The growing attention on digital identity in crypto was given a fresh push this week after a US-listed company shifted its treasury into Worldcoin’s WLD token, sending its stock up by 3,000 per cent. The firm, Eightco, which is preparing to rebrand as ORBS, raised 250 million dollars to purchase WLD and in doing so positioned itself as the latest entrant in what some analysts are calling the “crypto treasury” strategy.
The market reaction underlined how much weight investors now attach to identity-focused projects. Worldcoin’s model, based on iris scans and biometric verification, continues to divide opinion. Supporters argue that it addresses the urgent need for verifiable human identity in an internet increasingly shaped by AI. Critics remain wary of handing over sensitive personal data to a centralised entity, citing privacy and ethical concerns that have followed the project since its inception.

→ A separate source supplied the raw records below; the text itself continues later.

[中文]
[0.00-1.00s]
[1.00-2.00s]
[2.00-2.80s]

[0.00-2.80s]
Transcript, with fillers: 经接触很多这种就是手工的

Against this backdrop, other players are highlighting alternative approaches. Decide ID is working on a system that aims to provide verifiable, decentralised identity without the reliance on invasive biometric data. The project’s focus is on security and scalability, looking to offer an infrastructure layer for digital identity that can be applied across decentralised applications and services.

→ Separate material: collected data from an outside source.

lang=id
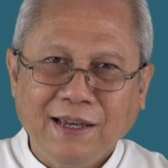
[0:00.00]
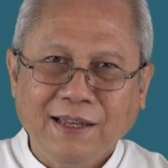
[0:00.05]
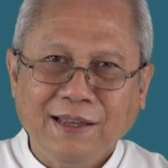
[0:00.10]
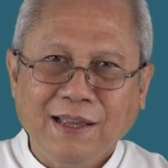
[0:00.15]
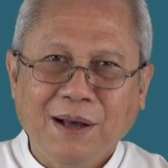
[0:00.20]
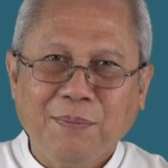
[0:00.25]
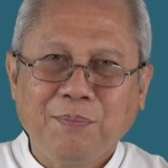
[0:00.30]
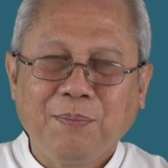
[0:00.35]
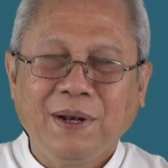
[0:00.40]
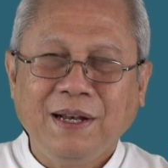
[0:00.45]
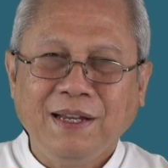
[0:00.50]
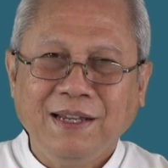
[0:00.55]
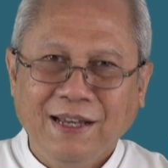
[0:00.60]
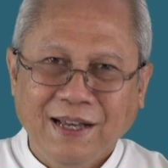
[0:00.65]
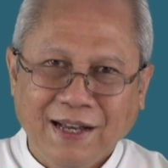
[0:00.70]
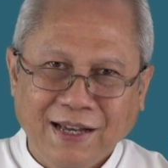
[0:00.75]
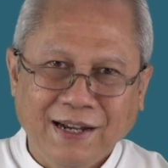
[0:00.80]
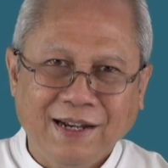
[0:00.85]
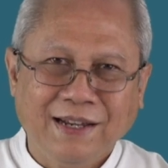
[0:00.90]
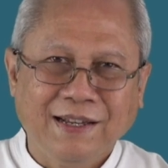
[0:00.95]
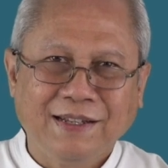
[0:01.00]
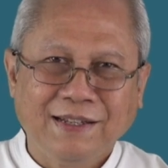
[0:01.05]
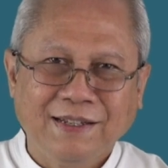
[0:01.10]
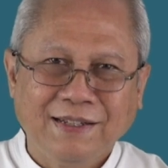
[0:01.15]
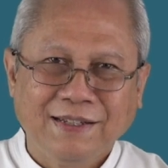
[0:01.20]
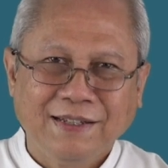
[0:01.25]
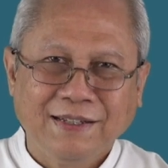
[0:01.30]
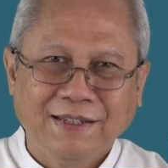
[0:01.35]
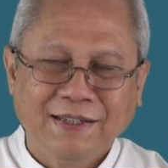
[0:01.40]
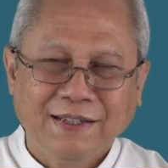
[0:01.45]
kita pelihara.
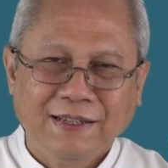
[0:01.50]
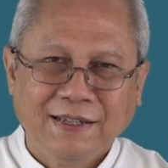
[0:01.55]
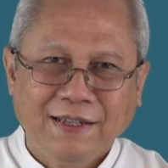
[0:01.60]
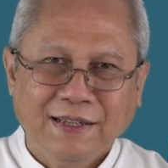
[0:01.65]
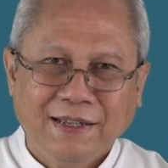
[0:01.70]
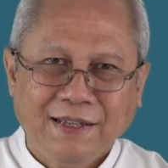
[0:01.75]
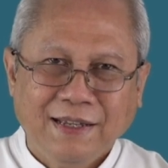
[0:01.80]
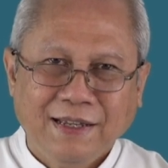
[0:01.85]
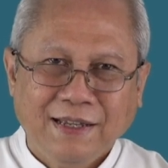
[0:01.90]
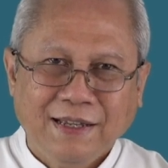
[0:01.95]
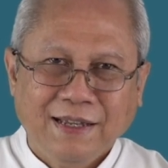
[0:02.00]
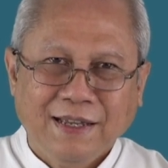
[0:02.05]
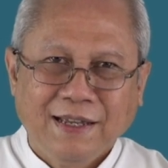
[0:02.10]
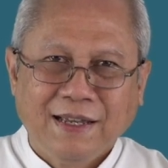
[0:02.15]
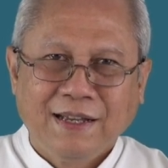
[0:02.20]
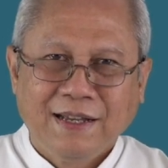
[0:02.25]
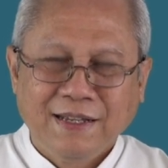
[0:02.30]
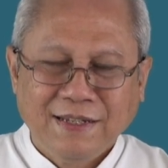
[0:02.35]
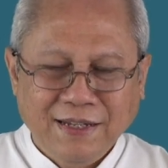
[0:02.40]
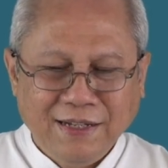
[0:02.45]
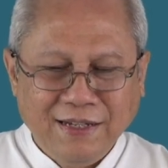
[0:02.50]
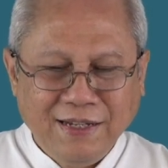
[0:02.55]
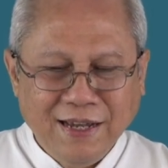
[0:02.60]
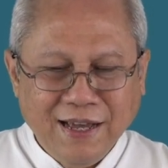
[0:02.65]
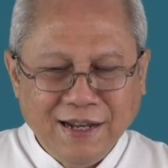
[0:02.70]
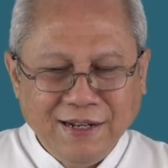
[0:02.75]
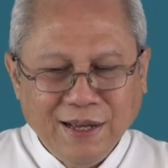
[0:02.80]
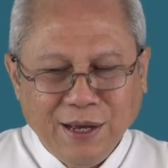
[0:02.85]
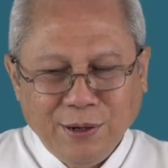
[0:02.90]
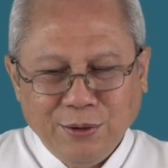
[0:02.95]

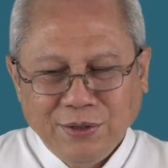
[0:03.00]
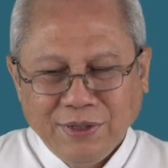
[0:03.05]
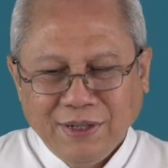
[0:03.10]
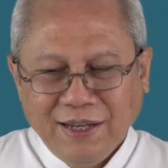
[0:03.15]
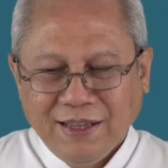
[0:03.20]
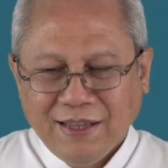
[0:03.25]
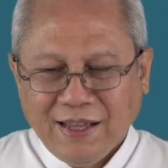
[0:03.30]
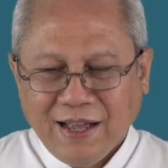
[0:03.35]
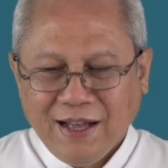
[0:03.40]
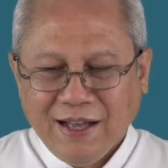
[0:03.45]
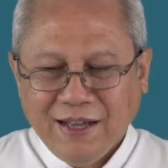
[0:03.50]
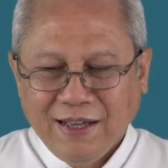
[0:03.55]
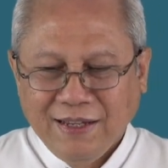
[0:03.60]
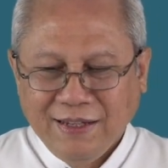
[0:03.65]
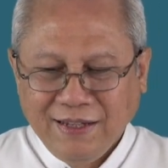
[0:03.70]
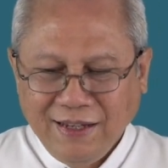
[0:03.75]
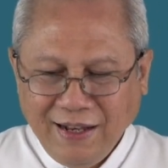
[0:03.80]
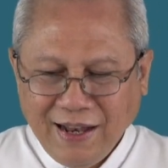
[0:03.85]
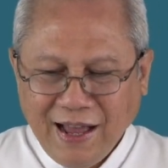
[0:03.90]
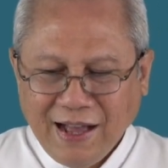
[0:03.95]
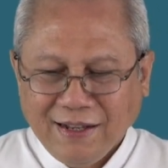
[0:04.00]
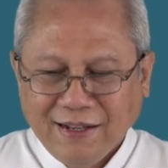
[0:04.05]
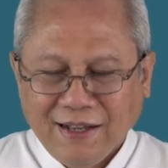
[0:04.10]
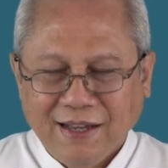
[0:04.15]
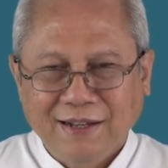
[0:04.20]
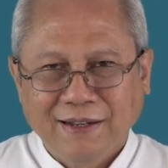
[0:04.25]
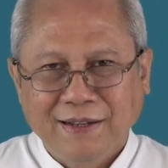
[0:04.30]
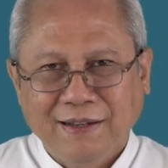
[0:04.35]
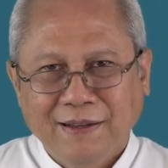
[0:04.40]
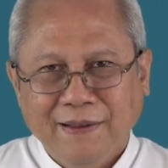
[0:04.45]
Kesedihan harus kita
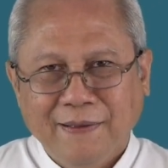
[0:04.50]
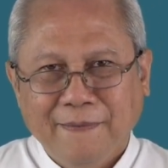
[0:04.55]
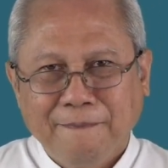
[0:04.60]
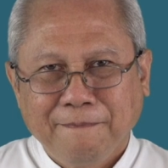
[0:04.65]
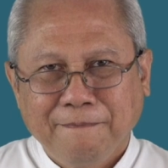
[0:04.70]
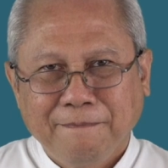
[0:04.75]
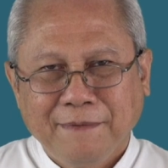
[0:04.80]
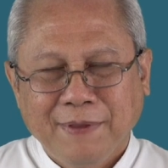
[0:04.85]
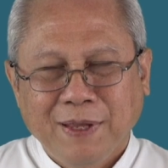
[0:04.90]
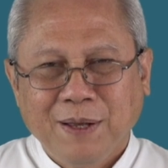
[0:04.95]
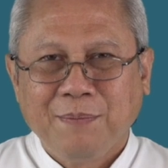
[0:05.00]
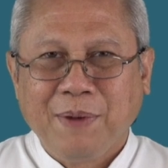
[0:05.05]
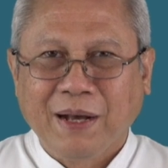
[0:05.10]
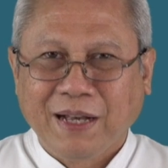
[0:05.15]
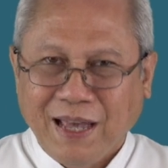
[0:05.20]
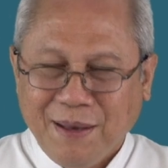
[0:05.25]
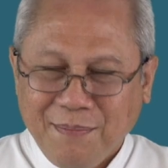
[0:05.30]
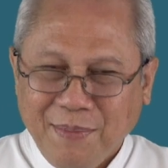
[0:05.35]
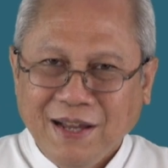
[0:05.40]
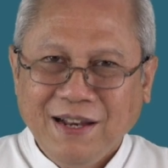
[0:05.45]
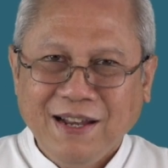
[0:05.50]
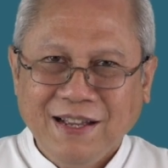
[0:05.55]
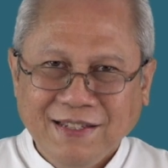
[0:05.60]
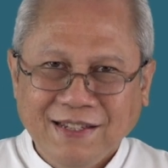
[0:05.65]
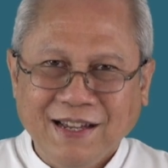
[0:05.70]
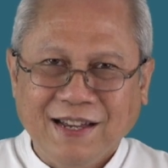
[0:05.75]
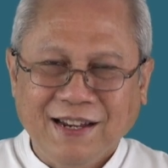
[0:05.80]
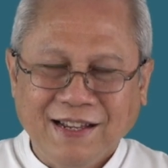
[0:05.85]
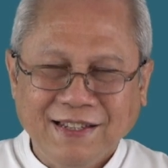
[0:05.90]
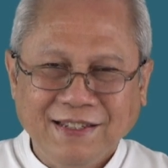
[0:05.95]
hilangkan. Bagaimana
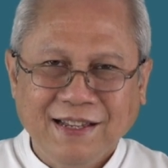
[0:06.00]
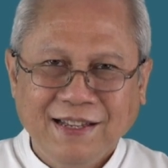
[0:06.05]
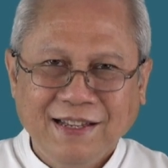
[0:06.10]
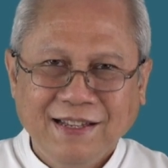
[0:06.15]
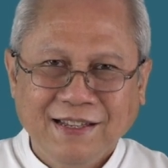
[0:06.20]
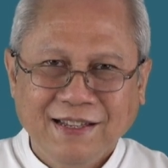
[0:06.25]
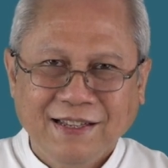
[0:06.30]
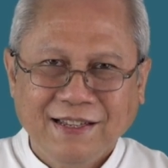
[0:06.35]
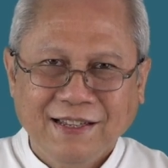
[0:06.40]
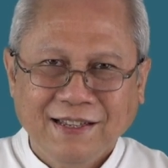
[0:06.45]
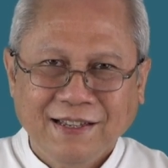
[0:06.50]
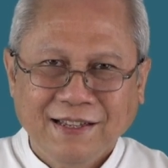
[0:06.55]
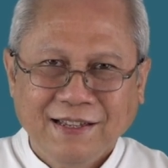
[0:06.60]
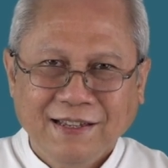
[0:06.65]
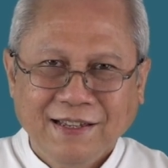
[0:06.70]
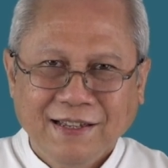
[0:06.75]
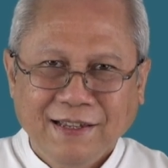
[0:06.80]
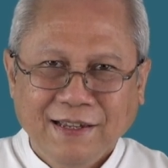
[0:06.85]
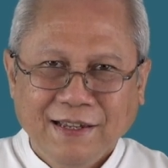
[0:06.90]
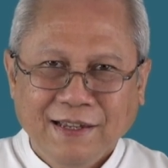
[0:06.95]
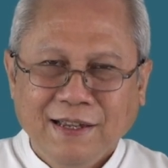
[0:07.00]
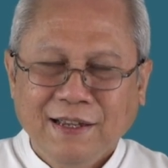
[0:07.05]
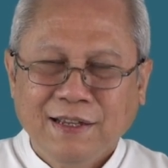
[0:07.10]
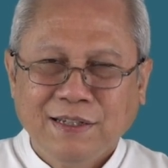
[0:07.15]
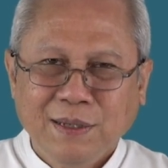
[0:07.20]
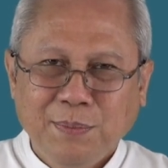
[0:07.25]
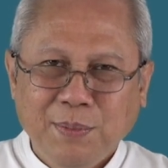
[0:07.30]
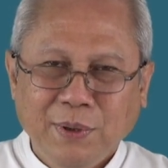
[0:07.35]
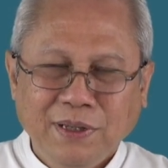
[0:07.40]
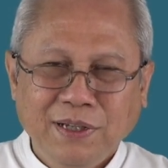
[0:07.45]
caranya?
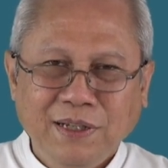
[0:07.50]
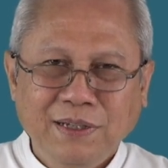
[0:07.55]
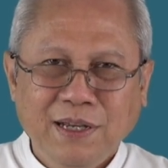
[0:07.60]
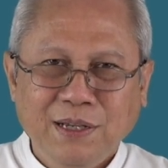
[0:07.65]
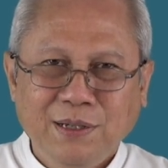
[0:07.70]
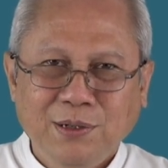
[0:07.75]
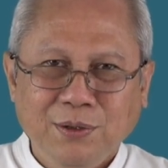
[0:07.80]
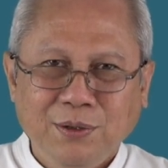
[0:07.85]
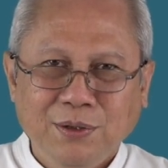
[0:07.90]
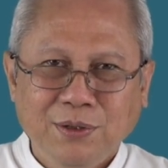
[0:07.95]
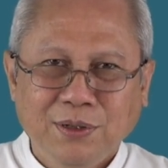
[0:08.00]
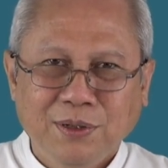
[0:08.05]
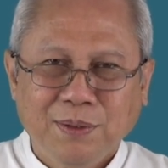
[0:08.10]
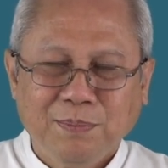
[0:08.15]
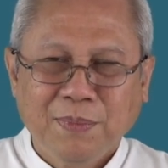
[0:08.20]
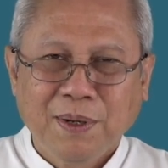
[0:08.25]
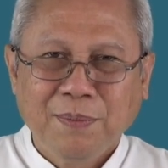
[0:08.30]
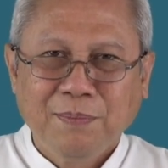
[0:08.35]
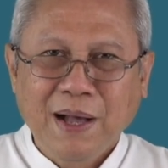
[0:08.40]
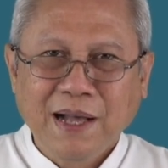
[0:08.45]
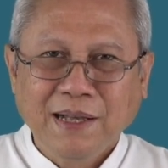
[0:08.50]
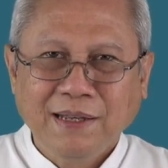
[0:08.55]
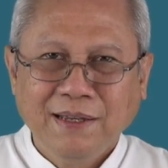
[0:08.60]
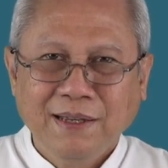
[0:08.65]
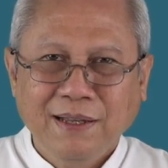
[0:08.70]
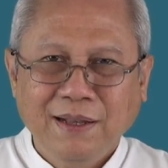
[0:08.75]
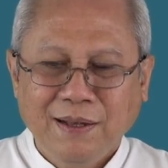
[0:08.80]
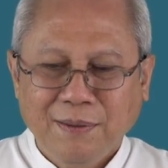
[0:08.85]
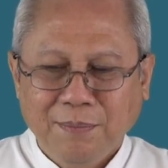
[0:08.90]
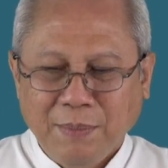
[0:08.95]
Seperti Yesus
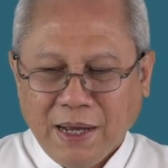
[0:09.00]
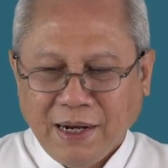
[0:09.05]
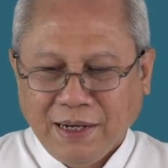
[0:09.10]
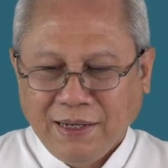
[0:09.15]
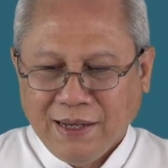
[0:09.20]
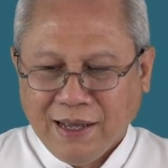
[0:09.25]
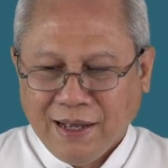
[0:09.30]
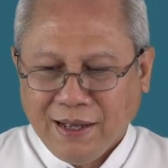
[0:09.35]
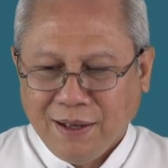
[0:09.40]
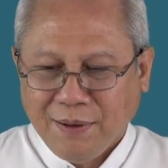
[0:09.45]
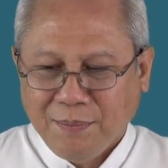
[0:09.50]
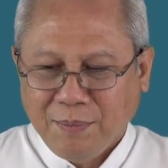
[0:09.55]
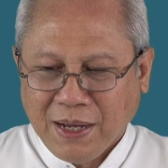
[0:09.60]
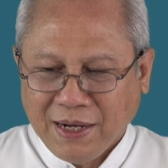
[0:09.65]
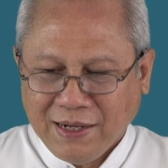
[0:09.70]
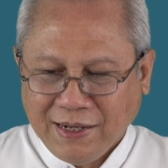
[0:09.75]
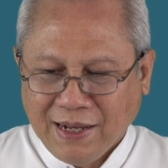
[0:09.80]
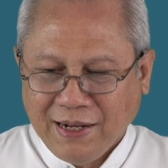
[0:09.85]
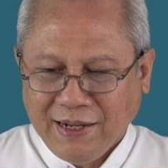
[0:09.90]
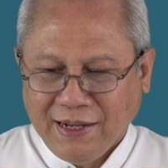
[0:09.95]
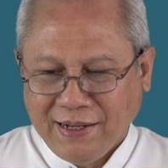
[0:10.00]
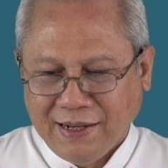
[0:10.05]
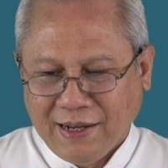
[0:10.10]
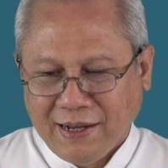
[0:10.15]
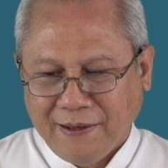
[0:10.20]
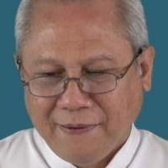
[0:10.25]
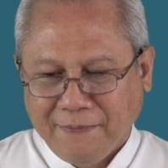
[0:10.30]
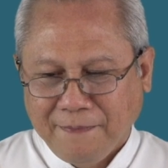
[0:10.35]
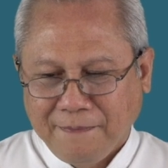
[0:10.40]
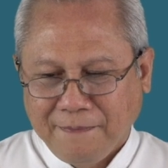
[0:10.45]
memanggil Maria Magdalena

The sharp rally in Eightco’s stock price illustrates the excitement that can surround companies making bold moves into crypto. Yet analysts caution that short-term market swings do not necessarily equate to long-term adoption or user trust. Much of the debate now centres not on whether identity will matter in the digital economy, but which models will prove sustainable and broadly acceptable.
As digital identity becomes increasingly bound up with access to financial services, online platforms and governance systems, the pressure is rising on developers and companies to build frameworks that balance usability, privacy and compliance. Worldcoin’s high-profile advance has pushed the topic further into the spotlight, but it has also left space for alternatives like Decide ID to set out a different vision of how identity can work in a decentralised environment.
The surge around WLD shows that identity-based crypto projects are moving from the edges of the market into a central discussion point for investors, regulators and users alike. Whether biometric verification or decentralised identity frameworks gain wider adoption remains open, but the attention generated suggests the sector is unlikely to fade from view any time soon.